__EXERCISE BRIEF__
Word for word, restate each of the entries below, and drop every picture.

__DATA EXTRACTS__
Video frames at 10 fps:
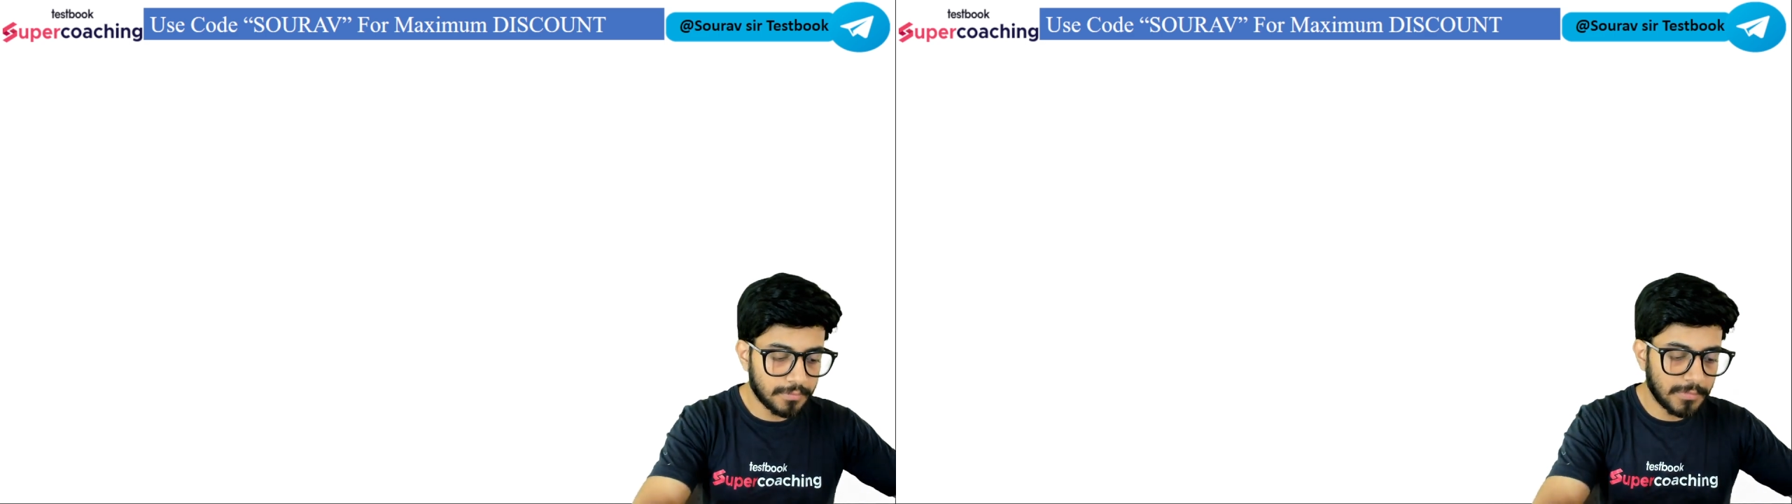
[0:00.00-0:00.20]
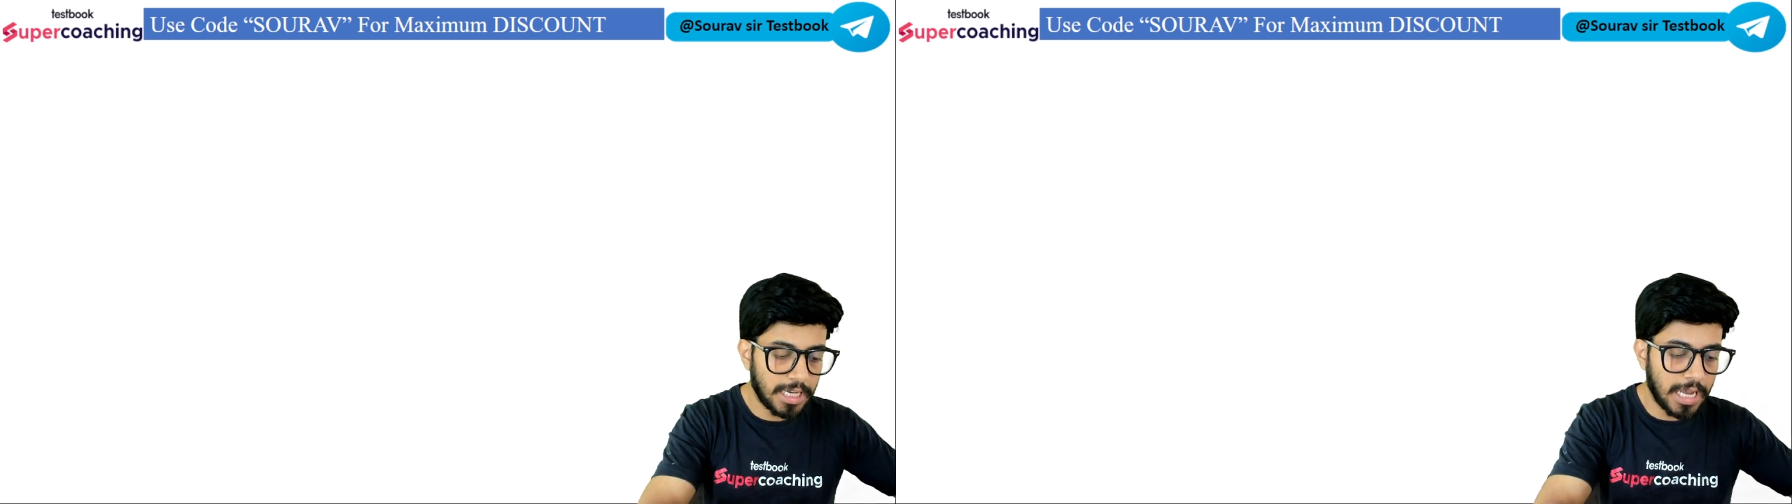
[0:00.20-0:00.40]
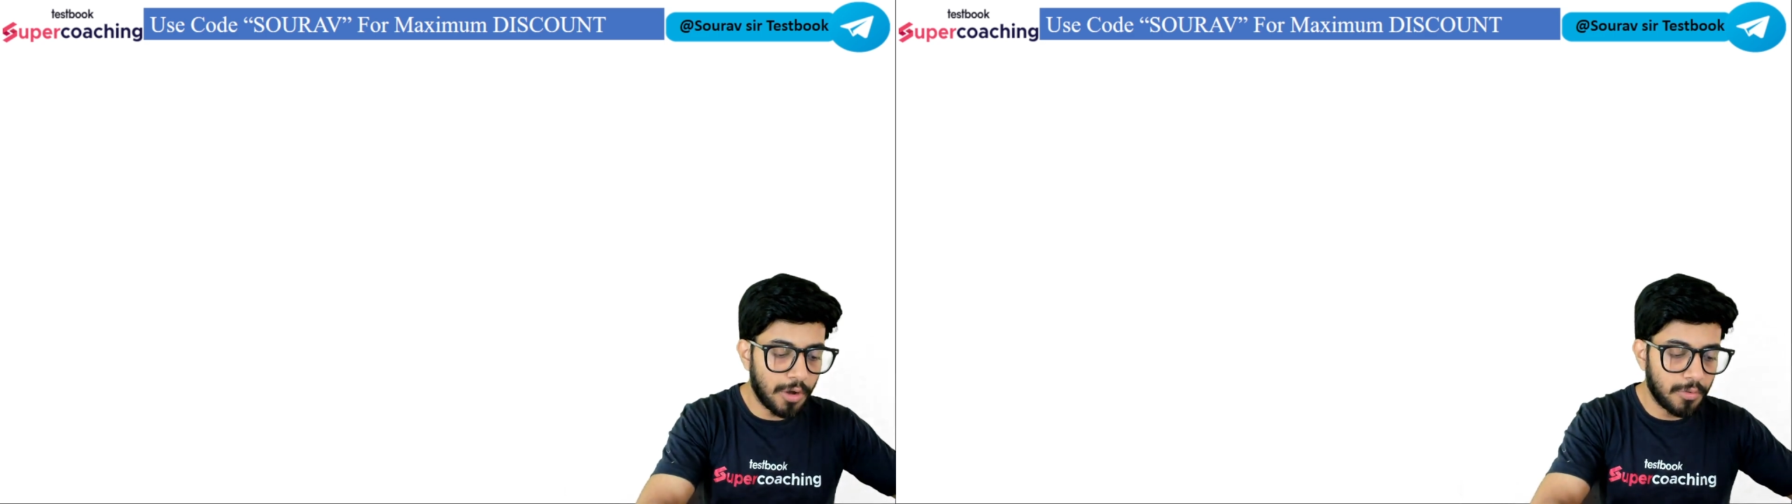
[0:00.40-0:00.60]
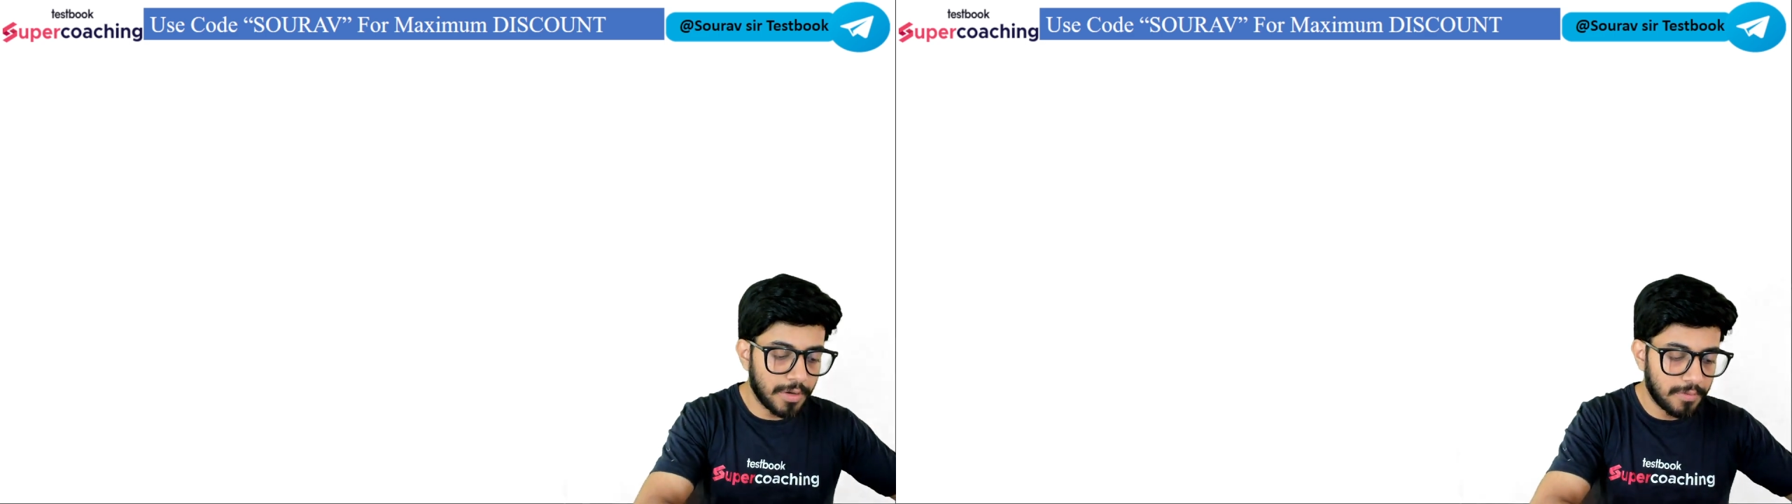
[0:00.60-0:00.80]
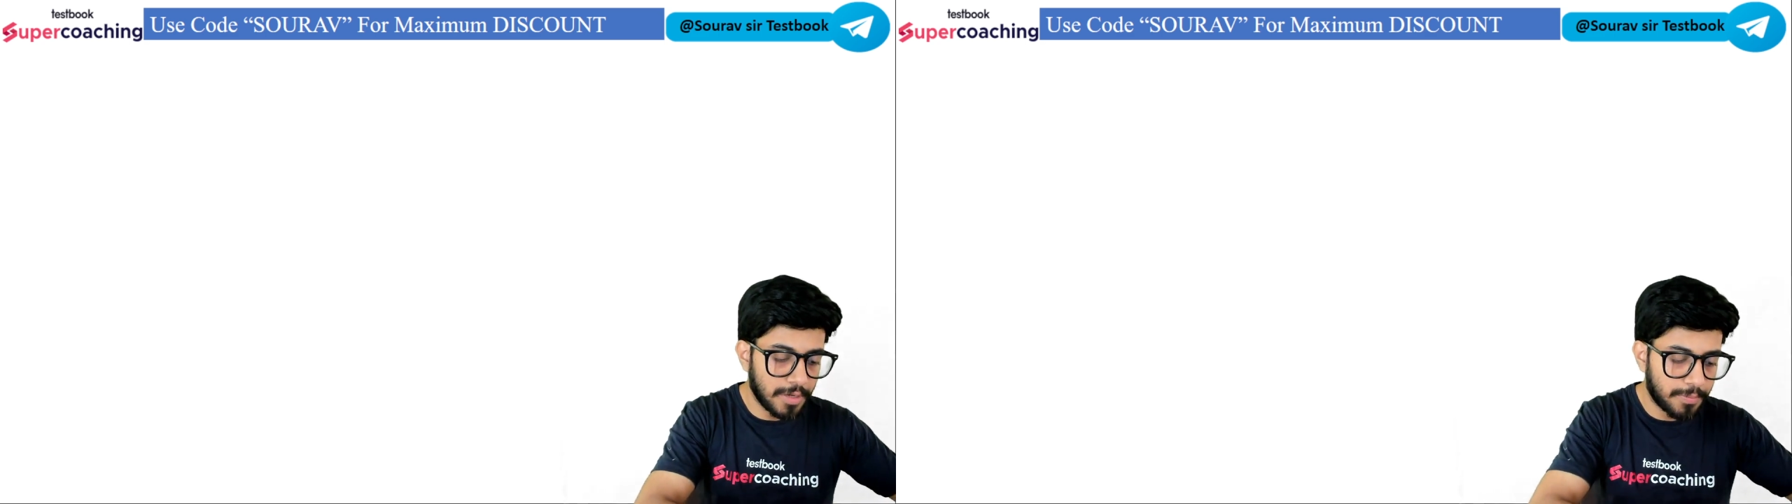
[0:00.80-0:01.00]
And how
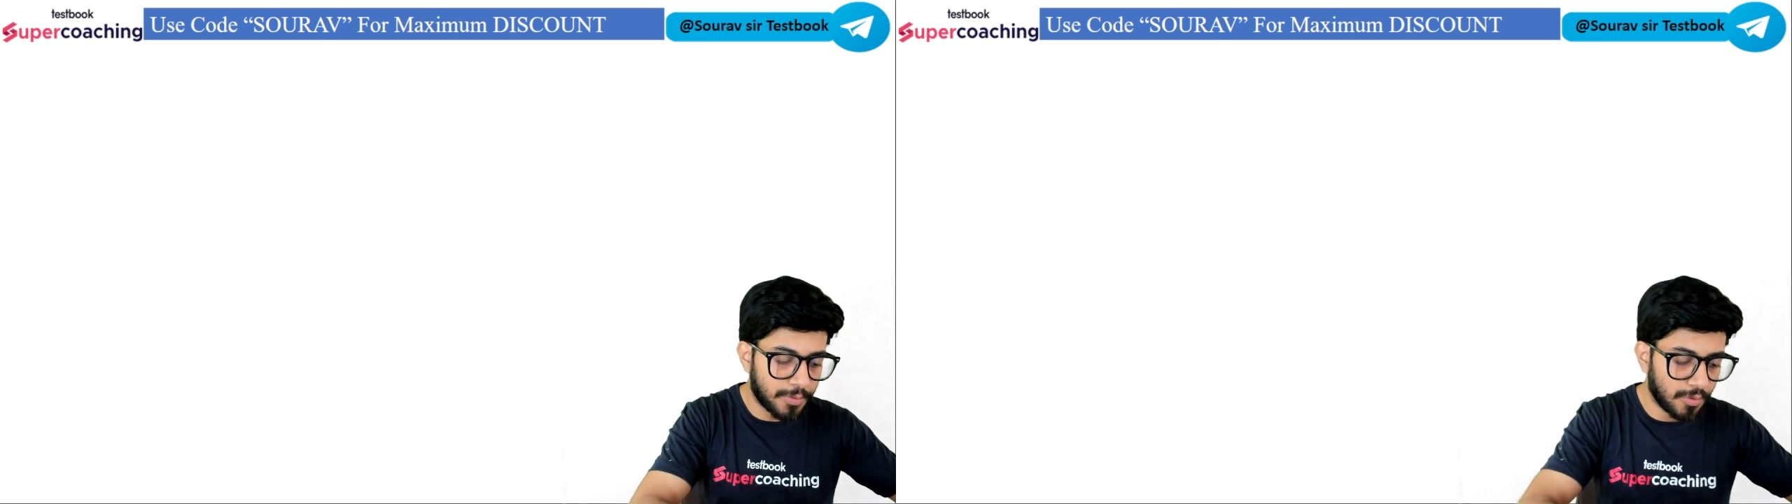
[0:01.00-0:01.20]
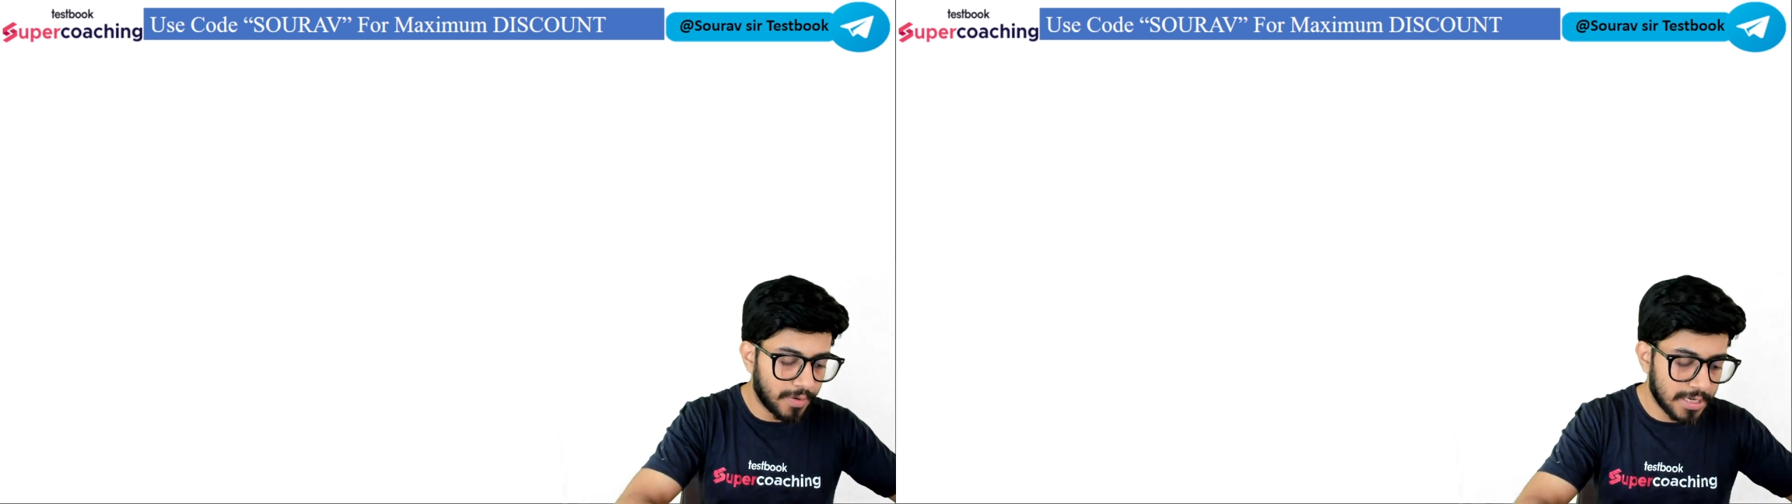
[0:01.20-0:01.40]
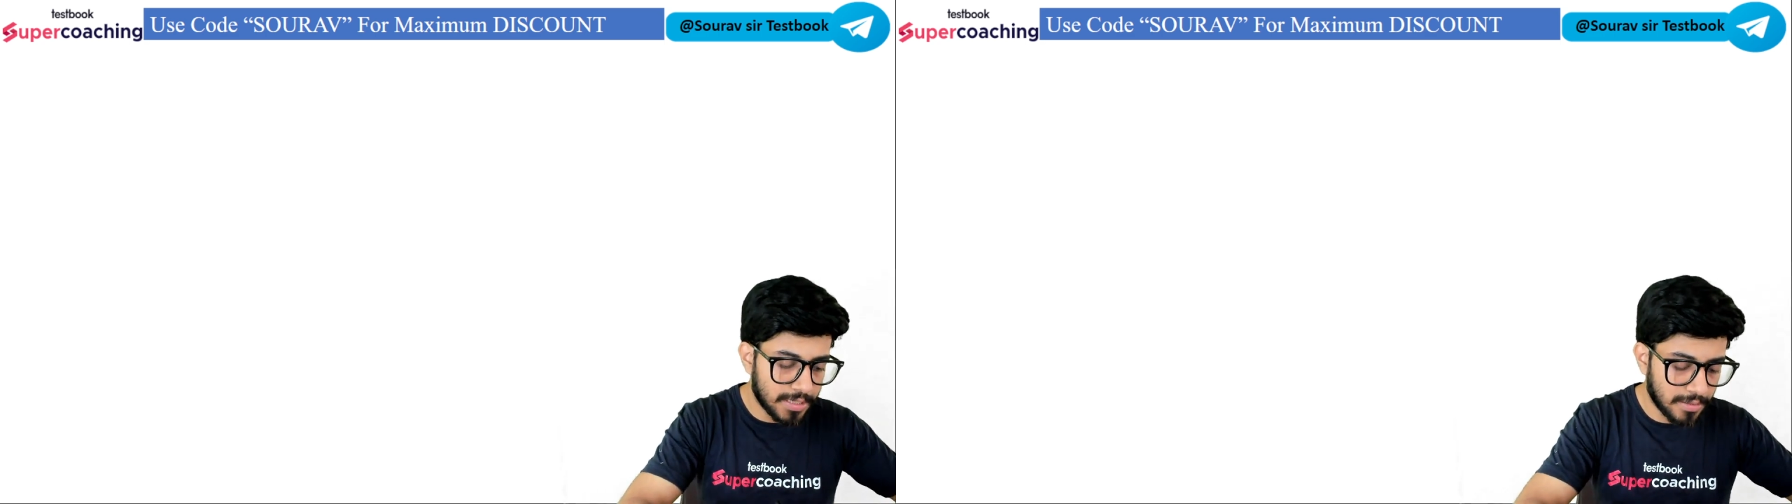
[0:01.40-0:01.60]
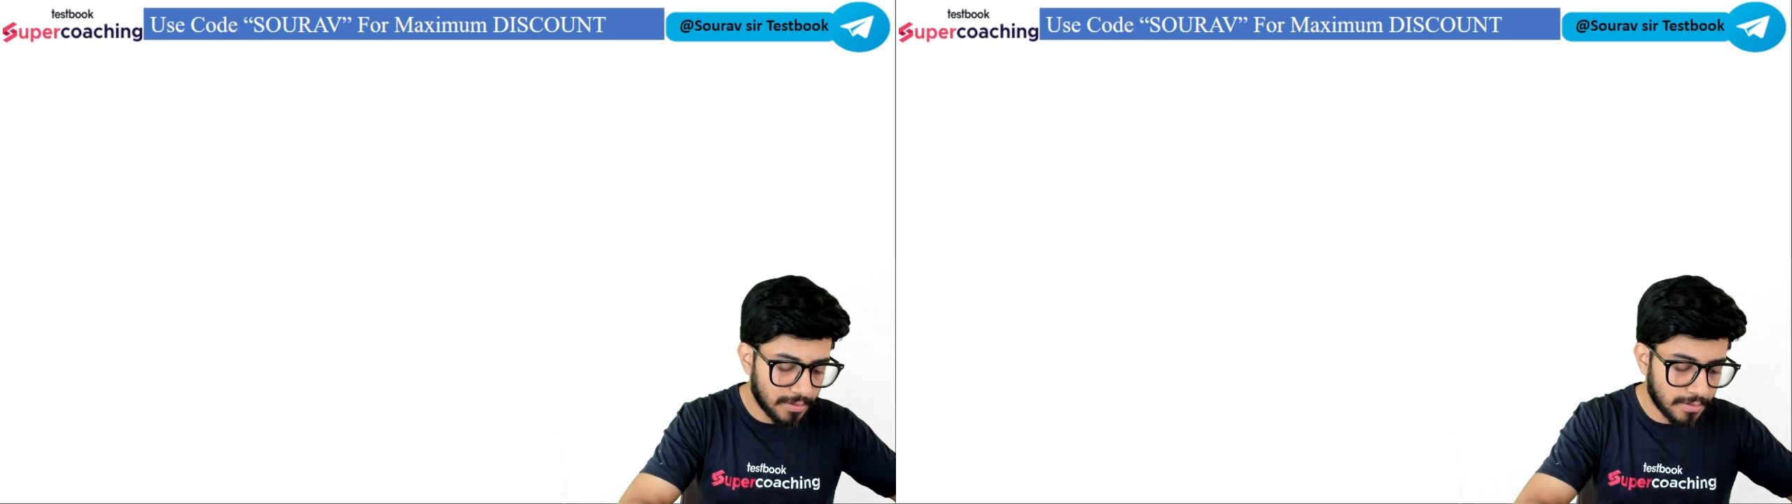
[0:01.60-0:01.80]
will we prove it?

__COMPLETED TASK__
Video frames at 10 fps:
[0:00.00-0:00.20]
[0:00.20-0:00.40]
[0:00.40-0:00.60]
[0:00.60-0:00.80]
[0:00.80-0:01.00]
And how
[0:01.00-0:01.20]
[0:01.20-0:01.40]
[0:01.40-0:01.60]
[0:01.60-0:01.80]
will we prove it?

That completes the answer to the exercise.